PyTorch-based implementations (from scratch) of several distinct deep learning approaches [1-3] that aim to solve a popular problem in computer vision called style transfer. Put simply, the task in style transfer is to generate an image that preserves the content of image x (i.e. semantics, shapes, edges, etc.) while matching the style of image y (i.e. textures, patterns, color, etc.). One may ask: what is the correct balance between content and style? As it turns out, the answer is more subjective than typical optimization/ML problems - "beauty is in the eye's of the beholder", as they say.
An interactive notebook can be accessed here.
- PyTorch (>=1.12.1)
- Torchvision (>=0.13.1)
- Pillow (>=7.1.2)
- Matplotlib (>=3.2.2)
- Tqdm (>=4.64.0)
Clone the repo to install:
$ git clone https://github.com/kianzohoury/style_transfer.git
and install the dependencies with the PyPi package manager:
$ pip install style_transfer/.
Unlike the other methods that require training, Gatys et al. [1] proposed optimization directly on images themselves. In this manner, the pixels of an image are considered parameters, and "training" involves updating the pixel values rather than a neural network's parameters. As seen below, the stylized images are visually pleasing and preserve content quite well, but are not efficient to generate (~ 75 seconds for 150 L-BFGS iterations on an NVIDIA V100 GPU).

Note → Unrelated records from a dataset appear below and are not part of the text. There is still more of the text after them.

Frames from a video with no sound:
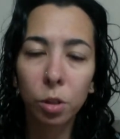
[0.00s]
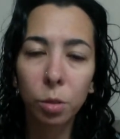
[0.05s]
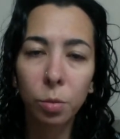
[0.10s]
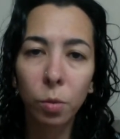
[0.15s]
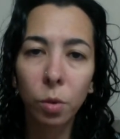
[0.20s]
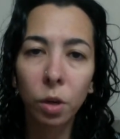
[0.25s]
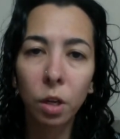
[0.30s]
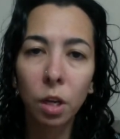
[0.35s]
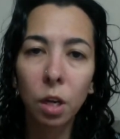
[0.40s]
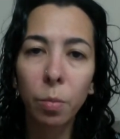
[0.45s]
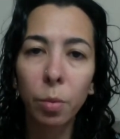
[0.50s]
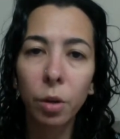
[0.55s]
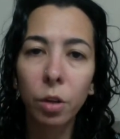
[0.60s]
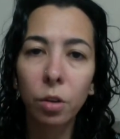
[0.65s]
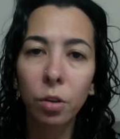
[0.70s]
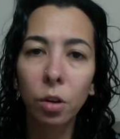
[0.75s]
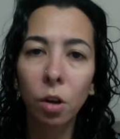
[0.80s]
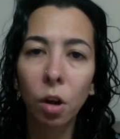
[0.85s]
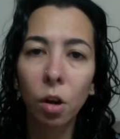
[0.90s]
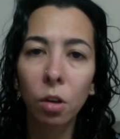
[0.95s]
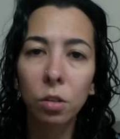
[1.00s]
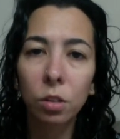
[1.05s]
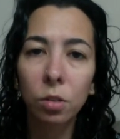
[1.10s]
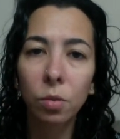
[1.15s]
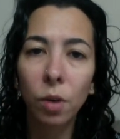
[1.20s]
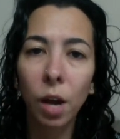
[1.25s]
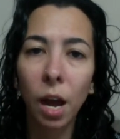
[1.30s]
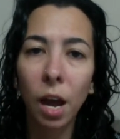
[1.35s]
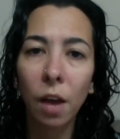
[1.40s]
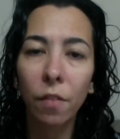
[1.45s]
working, but you can also
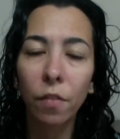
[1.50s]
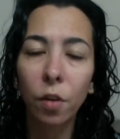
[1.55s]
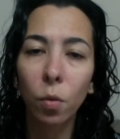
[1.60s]
have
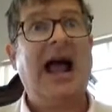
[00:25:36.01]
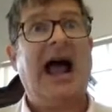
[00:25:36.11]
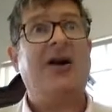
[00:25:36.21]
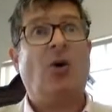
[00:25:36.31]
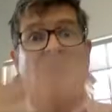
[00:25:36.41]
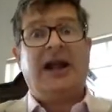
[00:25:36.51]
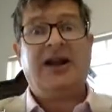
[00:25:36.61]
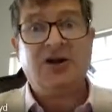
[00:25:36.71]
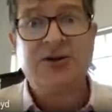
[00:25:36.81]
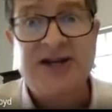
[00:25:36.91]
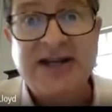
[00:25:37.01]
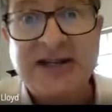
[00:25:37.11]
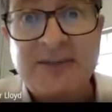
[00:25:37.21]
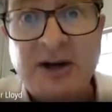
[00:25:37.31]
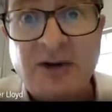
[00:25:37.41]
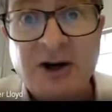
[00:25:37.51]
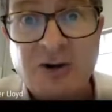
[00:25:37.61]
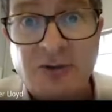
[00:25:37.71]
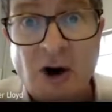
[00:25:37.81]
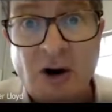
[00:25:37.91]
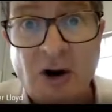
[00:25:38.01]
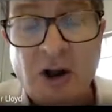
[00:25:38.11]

and all they can do is get something right or wrong.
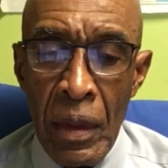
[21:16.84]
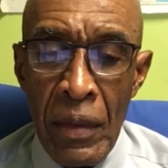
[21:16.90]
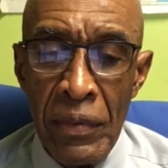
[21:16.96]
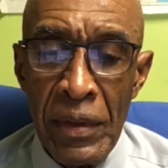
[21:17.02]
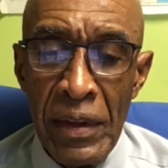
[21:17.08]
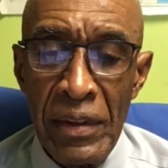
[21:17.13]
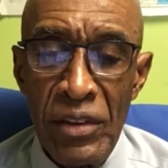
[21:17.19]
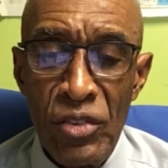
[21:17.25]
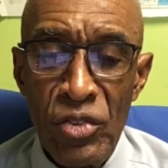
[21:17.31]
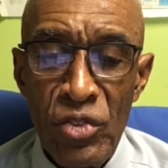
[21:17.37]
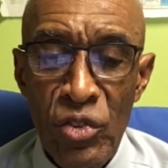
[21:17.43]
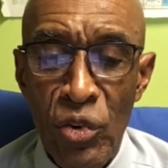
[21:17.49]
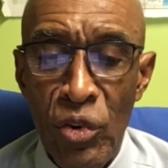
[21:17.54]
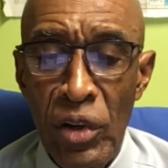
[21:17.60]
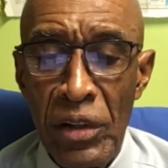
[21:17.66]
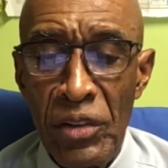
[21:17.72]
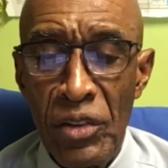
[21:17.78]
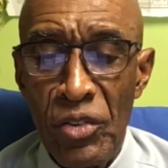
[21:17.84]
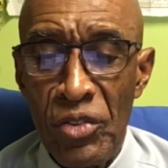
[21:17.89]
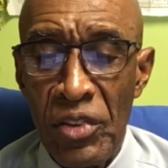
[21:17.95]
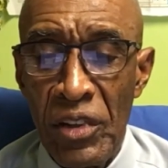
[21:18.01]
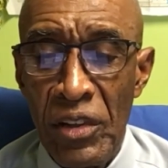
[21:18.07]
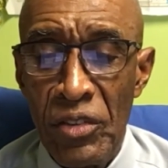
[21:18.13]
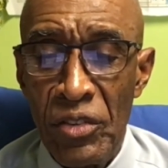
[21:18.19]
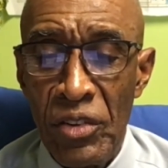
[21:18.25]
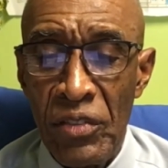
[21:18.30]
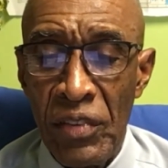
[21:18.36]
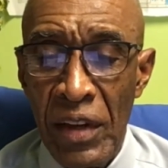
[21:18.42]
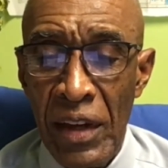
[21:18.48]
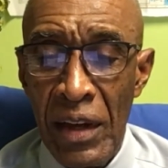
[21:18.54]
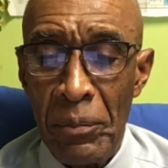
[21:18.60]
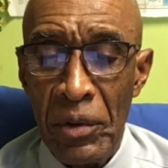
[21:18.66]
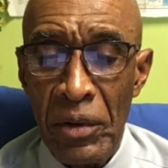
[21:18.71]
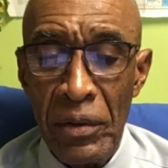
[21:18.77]
"They destroyed the sons of
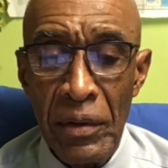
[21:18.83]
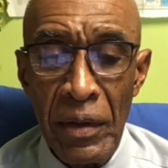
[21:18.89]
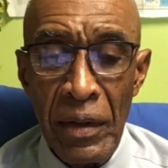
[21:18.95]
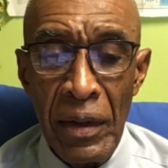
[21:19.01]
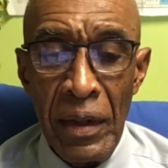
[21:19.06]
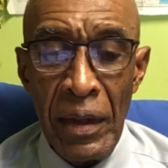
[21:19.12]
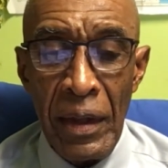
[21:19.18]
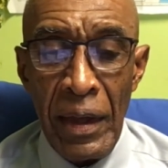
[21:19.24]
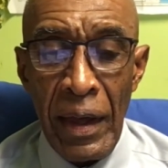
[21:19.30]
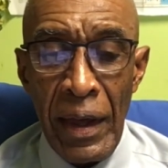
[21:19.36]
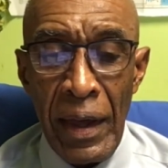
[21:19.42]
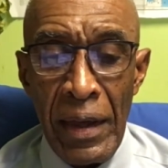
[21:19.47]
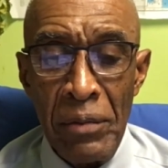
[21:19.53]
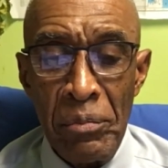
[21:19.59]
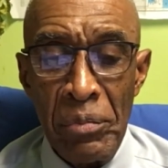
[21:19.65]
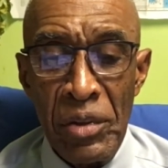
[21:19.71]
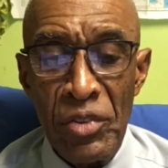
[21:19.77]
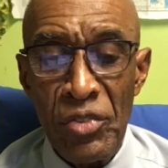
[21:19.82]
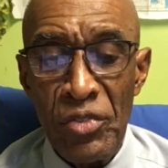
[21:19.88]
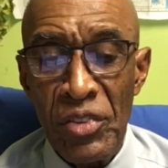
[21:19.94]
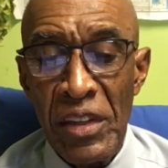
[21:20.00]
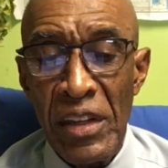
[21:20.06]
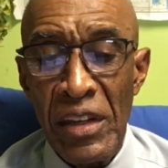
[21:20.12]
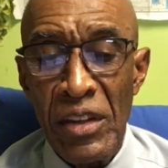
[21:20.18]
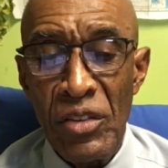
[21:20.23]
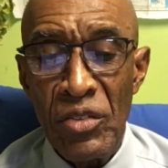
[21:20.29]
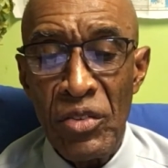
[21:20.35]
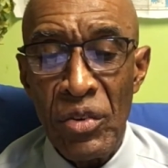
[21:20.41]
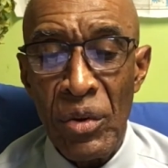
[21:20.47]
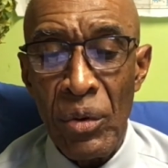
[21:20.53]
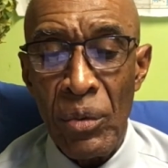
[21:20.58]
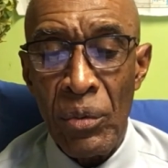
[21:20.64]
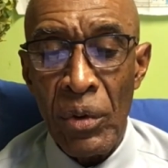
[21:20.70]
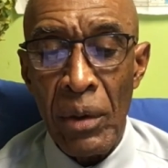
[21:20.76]
Ammon and besieged
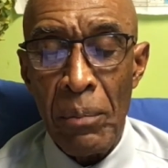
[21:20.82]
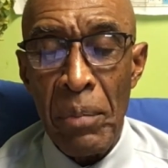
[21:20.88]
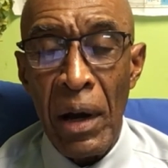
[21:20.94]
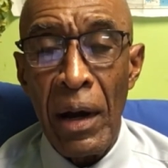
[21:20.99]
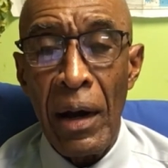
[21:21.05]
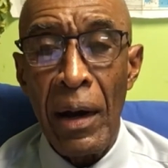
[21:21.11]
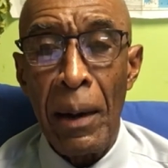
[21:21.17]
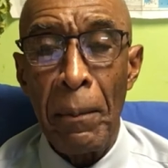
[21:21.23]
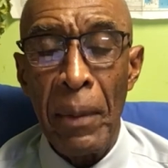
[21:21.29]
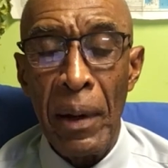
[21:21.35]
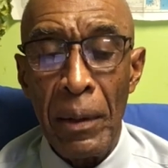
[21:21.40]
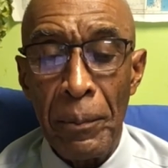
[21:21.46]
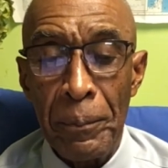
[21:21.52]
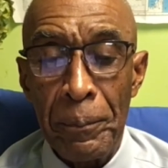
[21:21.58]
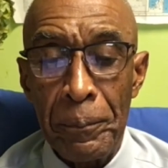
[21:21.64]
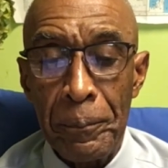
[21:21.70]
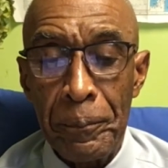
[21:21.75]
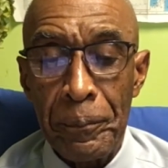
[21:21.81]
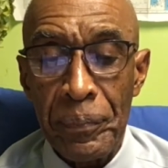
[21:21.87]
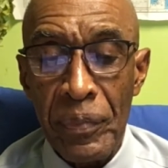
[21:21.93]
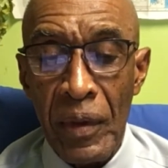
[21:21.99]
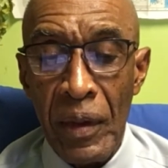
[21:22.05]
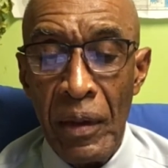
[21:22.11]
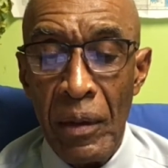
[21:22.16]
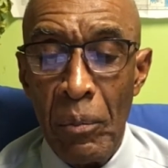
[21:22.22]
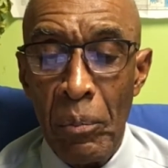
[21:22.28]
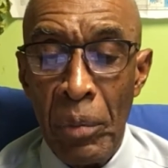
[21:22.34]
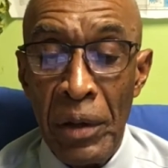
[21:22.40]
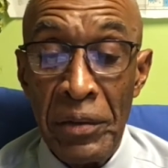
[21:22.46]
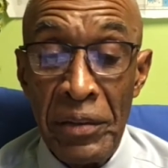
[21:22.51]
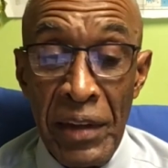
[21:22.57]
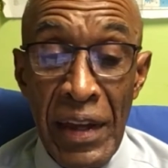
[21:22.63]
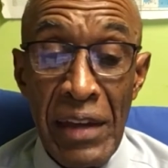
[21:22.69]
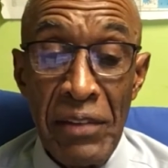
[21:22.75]
Rabab,
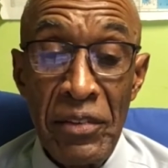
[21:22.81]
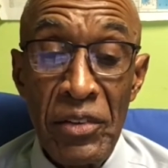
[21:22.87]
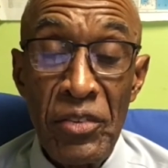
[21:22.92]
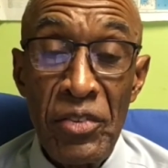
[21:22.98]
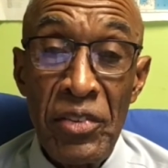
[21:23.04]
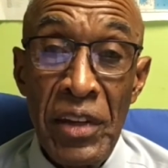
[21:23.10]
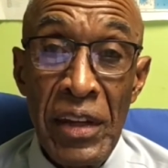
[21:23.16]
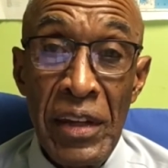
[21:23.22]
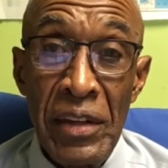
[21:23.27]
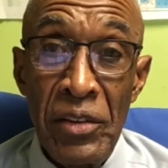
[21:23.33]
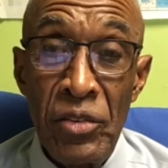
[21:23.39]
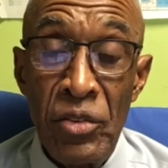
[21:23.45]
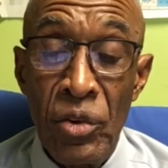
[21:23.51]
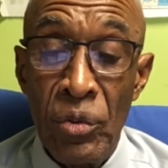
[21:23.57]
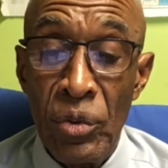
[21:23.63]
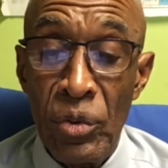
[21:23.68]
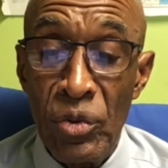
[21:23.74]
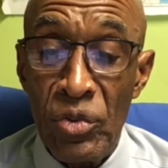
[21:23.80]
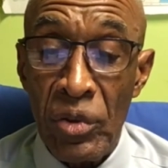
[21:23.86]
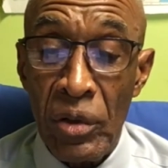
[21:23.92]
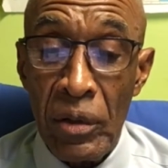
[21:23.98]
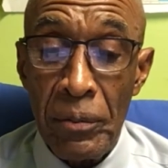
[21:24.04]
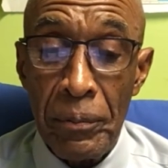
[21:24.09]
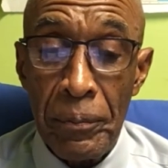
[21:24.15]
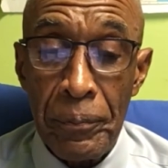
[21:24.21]
but David stayed at Jerusalem."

To run this method from the command line, cd into /style_transfer
and
execute the following:
python -m stylize gatys --content-src <content path> --style-src <style path>
Optionally, the same can be achieved by calling stylize.run_gatys_optimization()
:
from stylize import run_gatys_optimization
stylized_img = run_gatys_optimization(
content_src="examples/content/tuebingen_neckarfront.jpeg",
style_src="examples/style/van_gogh_starry_night.jpeg",
...
)
Some of the important options are described below:
--content-weight
(float): Content loss weight. Default: 1.0.
--style-weight
(float): Style loss weight. Default: 1e6.
--tv-weight
(float): Total variation regularization weight. Default: 1e-6.
--lbfgs-iters
(int): Max number of L-BFGS iterations per optimization step.
Default: 10.
--num-steps
Number of image optimizations, resulting in a maximum of
lbfgs_iters
* num_steps
total L-BFGS iterations. Default: 50.
--lr
(float): Learning rate for L-BFGS optimizer. Default: 1e-3.
--init-noise
(bool): Initializes generated image with noise. Default: False.
--save-fp
(str, optional): Path to save generated image, using a valid format
(e.g. jpg, tiff). Default: None.
--save-gif
If True, saves a .gif version of the image saved under save_fp
.
Default: False.
Refer to the method signature of stylize.run_gatys_optimization()
for the full list of options.
As an aside, feature inversion can be conducted when only the style is optimized for the perceptual loss objective. Starting with a noise image, the gram matrix (G=FF^T) w.r.t each style layer is the signal that guides the inversion process of the pretrained features. The resulting image resembles a texture. For more info, refer to Gatys et al.'s texture paper [add citation].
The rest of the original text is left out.